Tal vez mi padre no quería reconocer que el mundo al que perteneció fue injusto, duro, excluyente, ni quería ver su integridad masculina desafiada por nuevos comportamientos entre hombres y mujeres. Aunque me consta que lo intentó, sé que también lo padeció.


            Yo, educando a sus nietos, con la confusión que flota en el ambiente, entre viejos patrones que reproduzco y de los que quiero deshacerme, batallo día a día con mi ciega tendencia a la sumisión y las ansias feministas. Batallo cuando mi corazón se inclina a cuidar a mis hijos como si fueran niños pero en mis ojos se reflejan hombres en ciernes. Batallo porque mis cuidados ya no son necesarios, pero sí cómodos para ellos y para mi inercia, mientras, la fuerza emerge de mis entrañas y que a través de las abuelas me inunda y brota como erupción volcánica.
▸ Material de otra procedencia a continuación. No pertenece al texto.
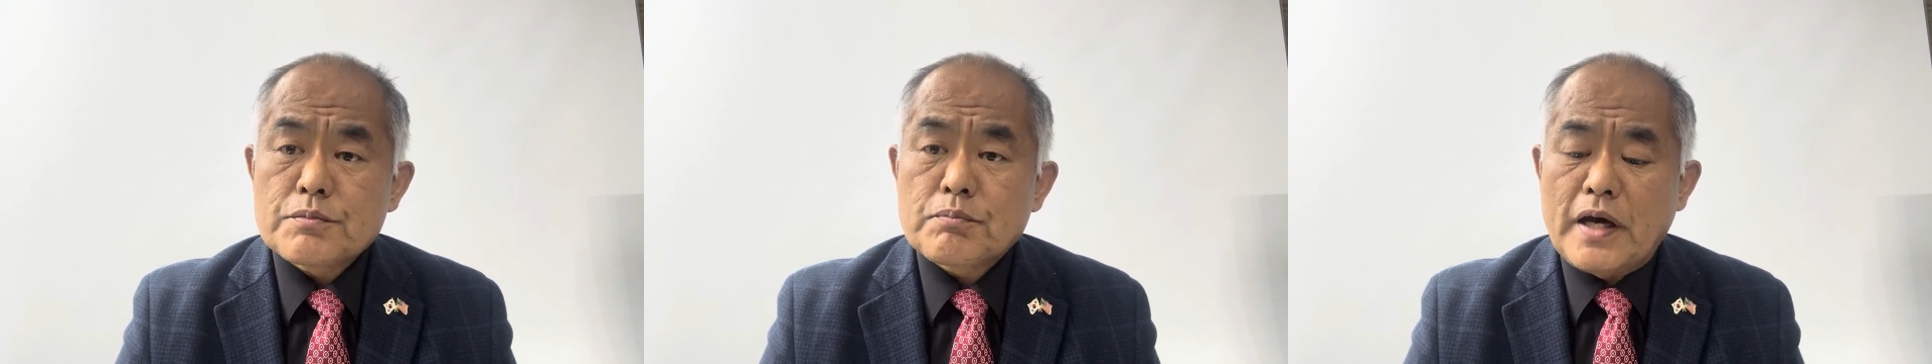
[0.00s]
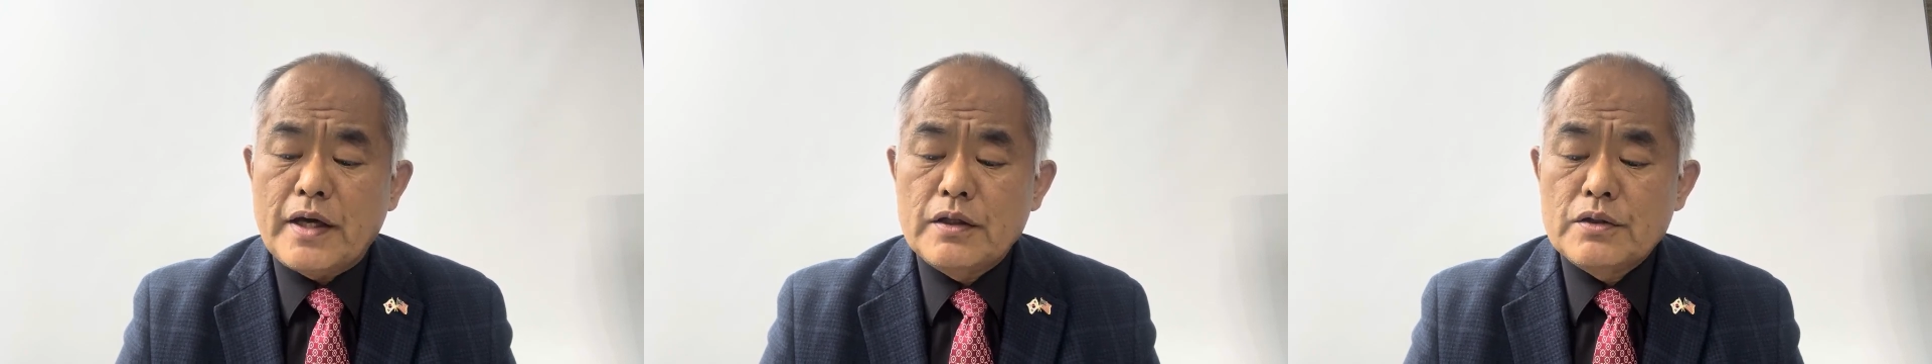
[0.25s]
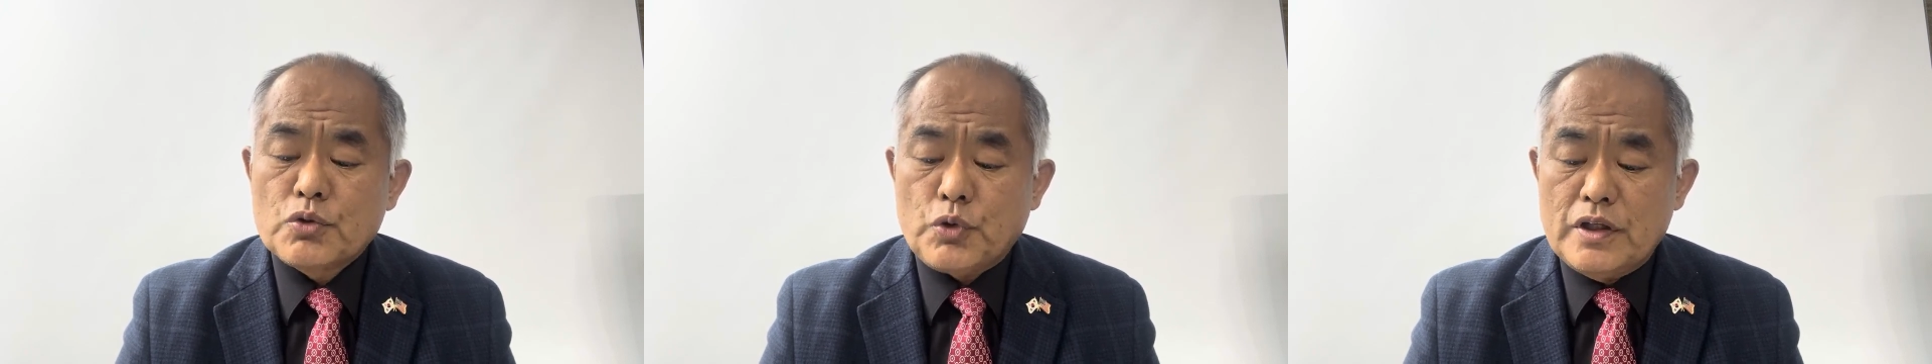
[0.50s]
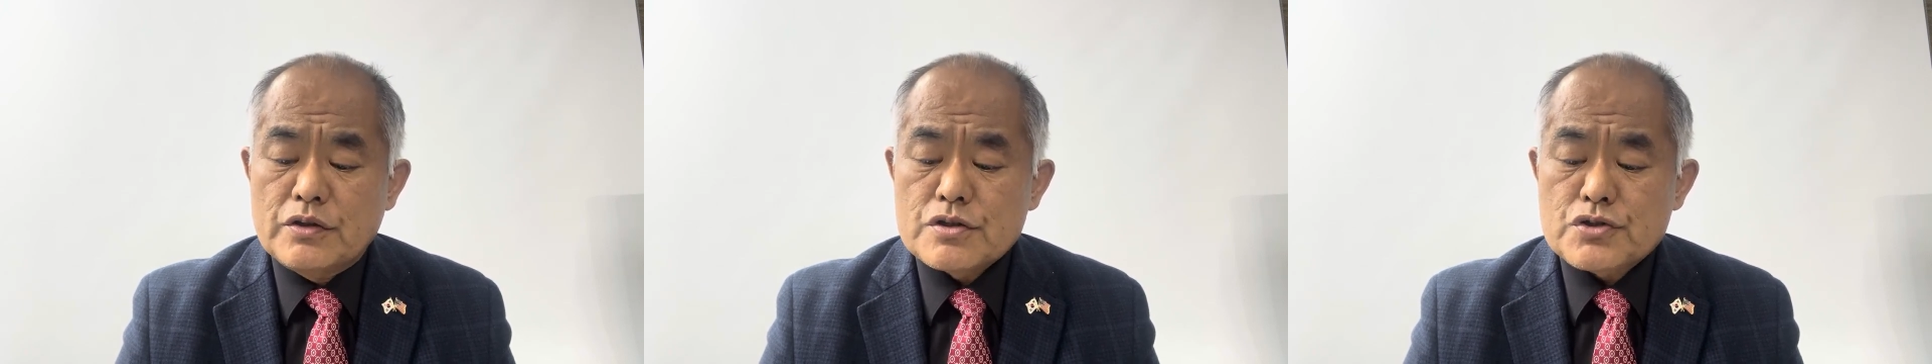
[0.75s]
by
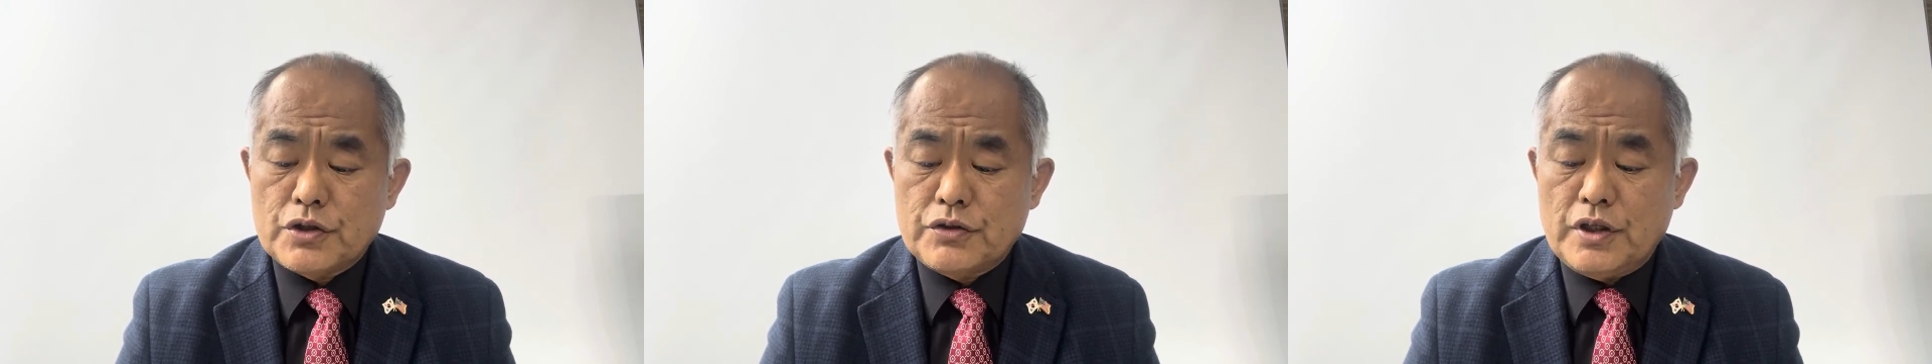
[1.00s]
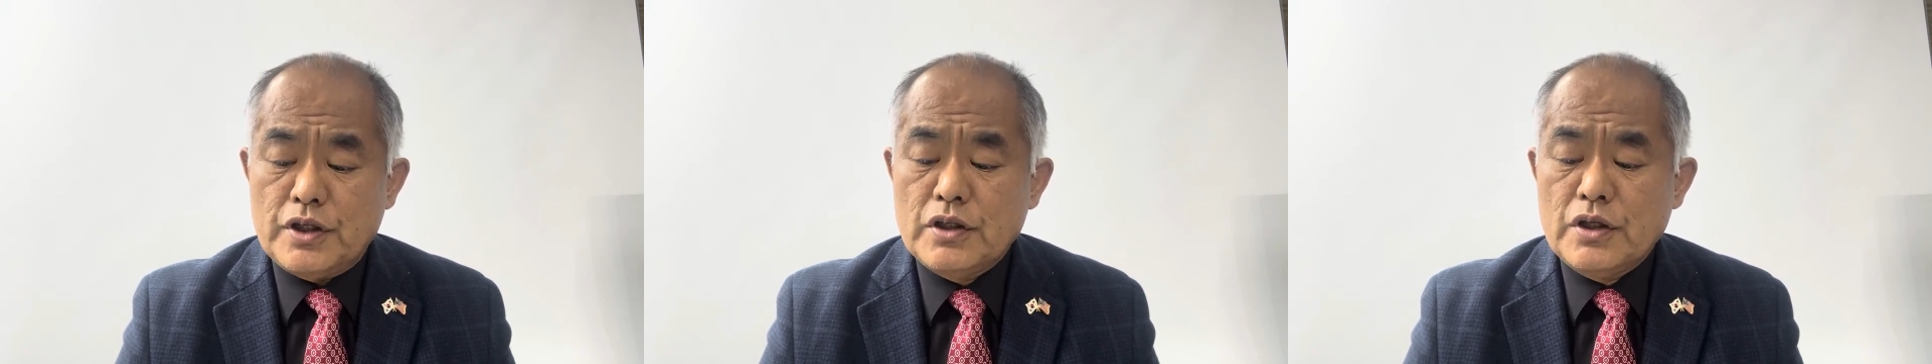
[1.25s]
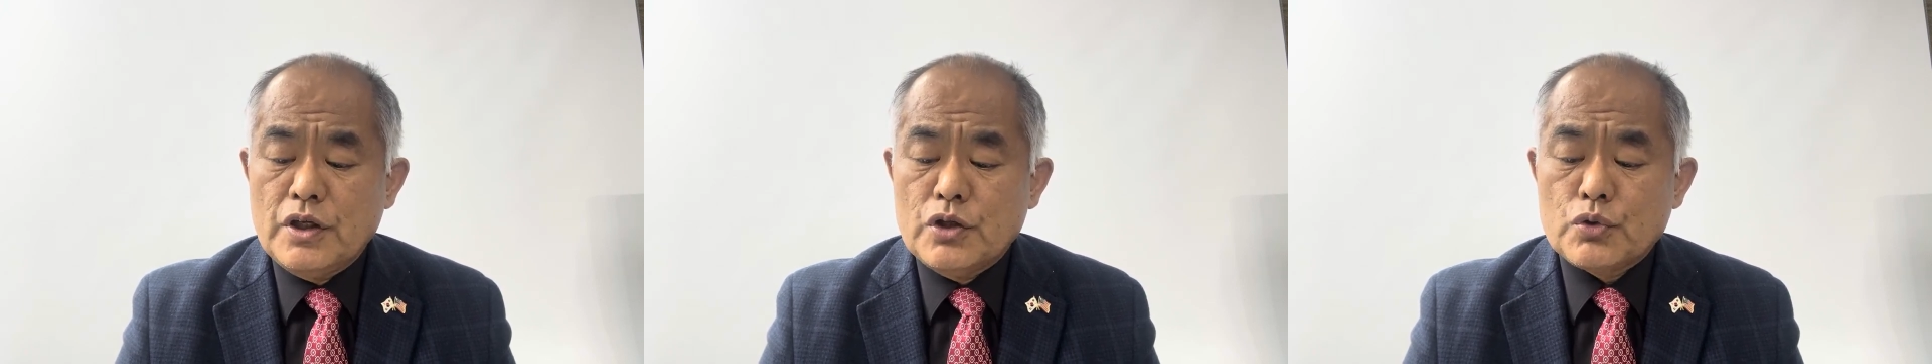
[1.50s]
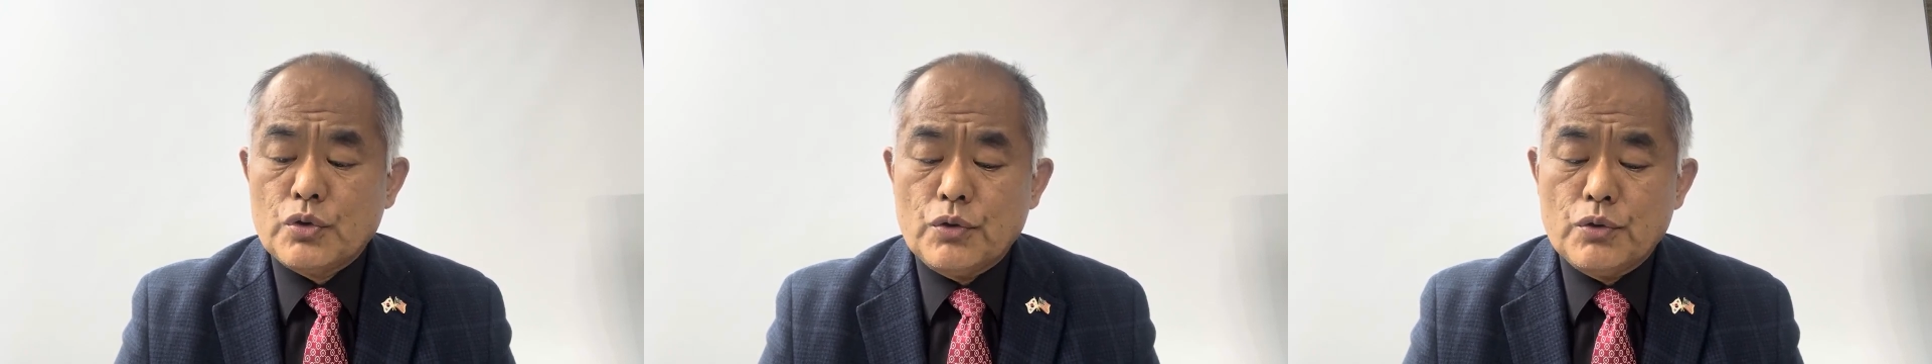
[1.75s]
2030
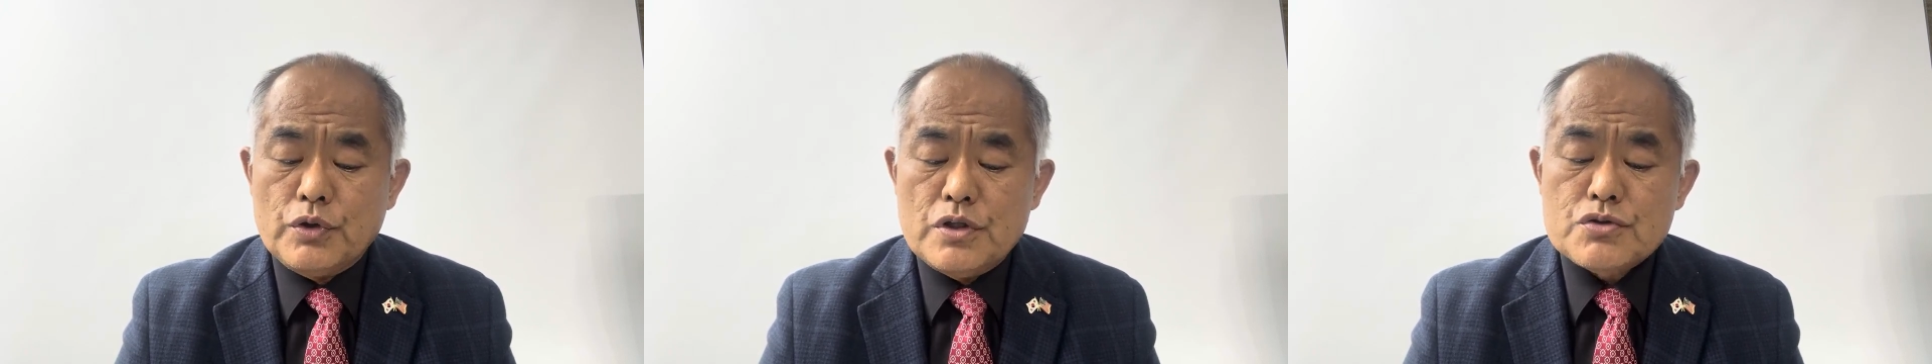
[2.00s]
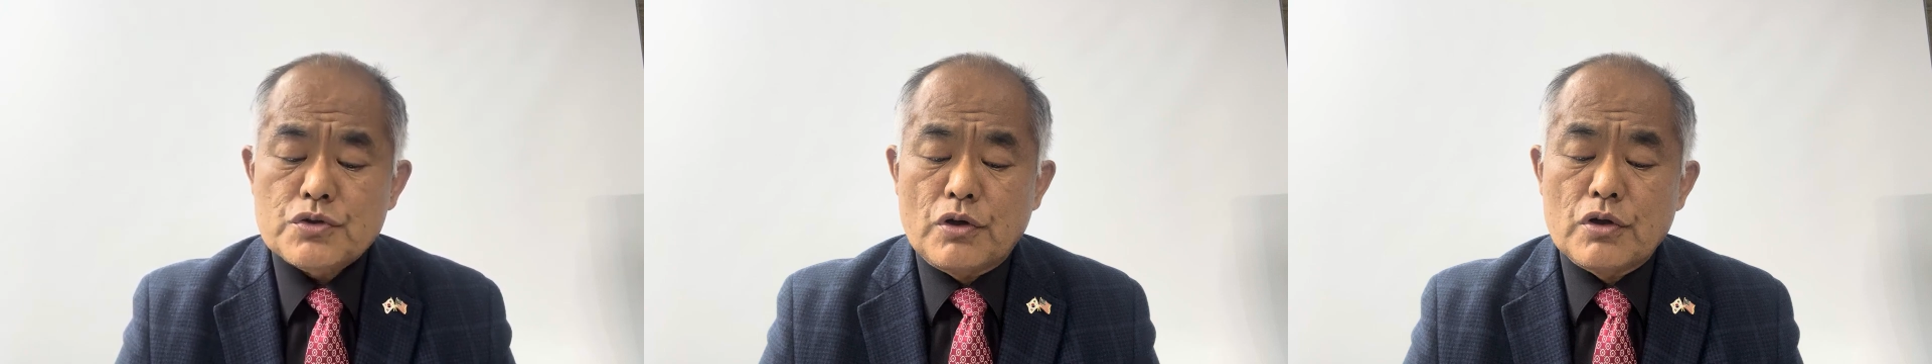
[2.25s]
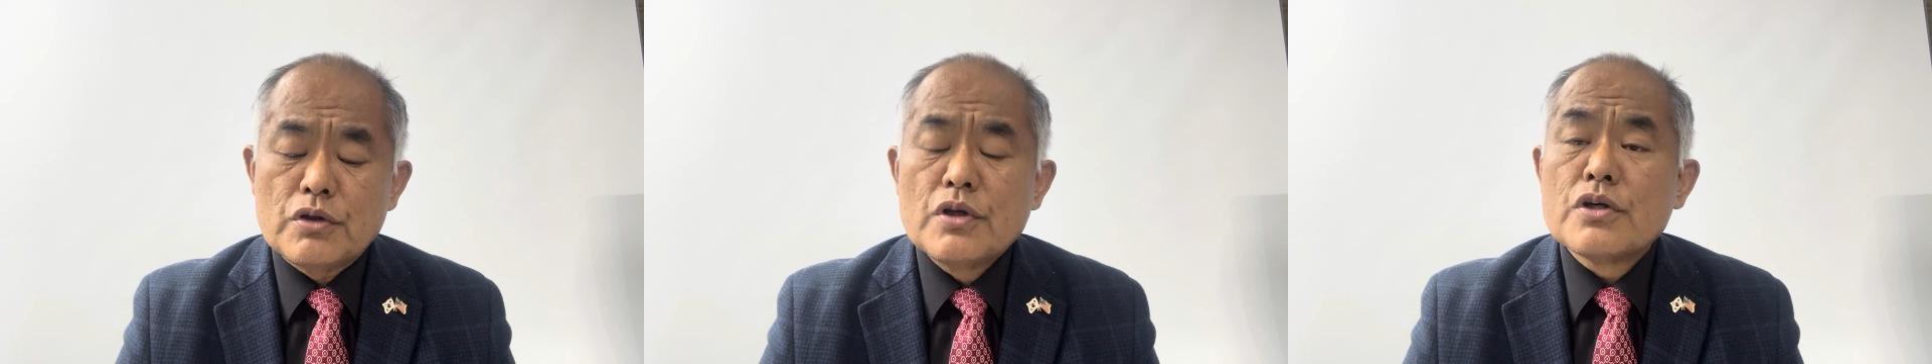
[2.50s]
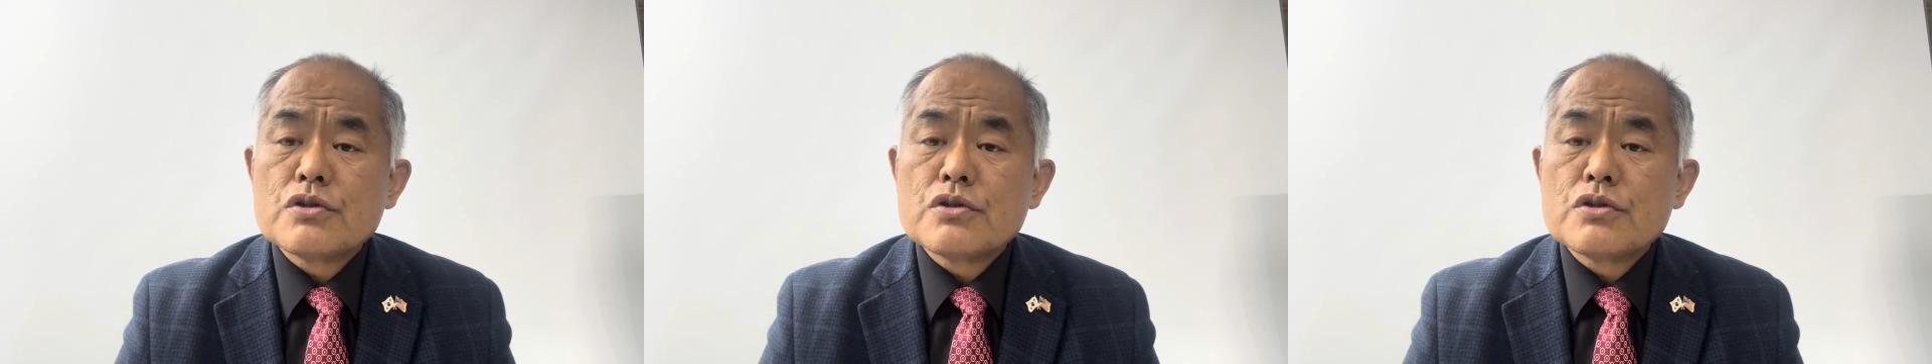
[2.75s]
to install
Batallo porque, como me dijo mi hermano, haberlos echado recientemente del nido es lo más que yo, como mujer puedo hacer para ayudarles a que salgan al mundo.  


Y reconociendo mis capacidades y limitantes con honestidad, neutralizando las ansias locas de Lupe y la sumisión de Concha, retomando la ruta de mi madre que albergó las dos posturas y  discrepaban su vida, logro navegar con un poco de calma estos nuevos mares.


Me animan las gloriosas victorias que fortalecen mi corazón y me hacen confiar, como el trofeo de mirar y disfrutar a ese pequeño bultito cálido que salió de mi panza y que me hizo llorar pensando en que crecería y se convertiría en un hombre y que yo no sabría cómo ayudarle, ahora lo logró por sí mismo y me hace sentir la más orgullosa.


Ser mujer en los inicios del siglo XXI es para mi ser desafiante, revolucionaria, peligrosa y divinamente oportuna, ser mujer es una ocasión para aportar a mi paso, el intento de conciliación aparentemente imposible de mis abuelas, que a mi madre habitó e impulsó, la misma que llevan dentro mis hermanas mayores y la que llevo yo.


Para mi alma y para mi cadencia femenina daré vida a un alter ego llamada Guadalupe Concepción, que concilie en sí misma el acervo femenino de estas dos abuelas, fuertes, sobrevivientes de revoluciones, partos, abandonos, hambrunas físicas y sentimentales y renunciantes a propios anhelos y que con eso a cuestas, crearon la vida de la que yo soy parte.


A ellas y a otras tantas mujeres rebeldes que se atrevieron a romper esquemas, y a las que no pudieron, desde mi corazón agradezco su existencia y su herencia, espero ser digna receptora de los beneficios que gracias a ellas hoy disfruto y quiero hacerlos prosperar en amor y sororidad para las generaciones que vienen detrás.


Isabel De la Torre


Imagen: Ninfa Torres Lagunes, México.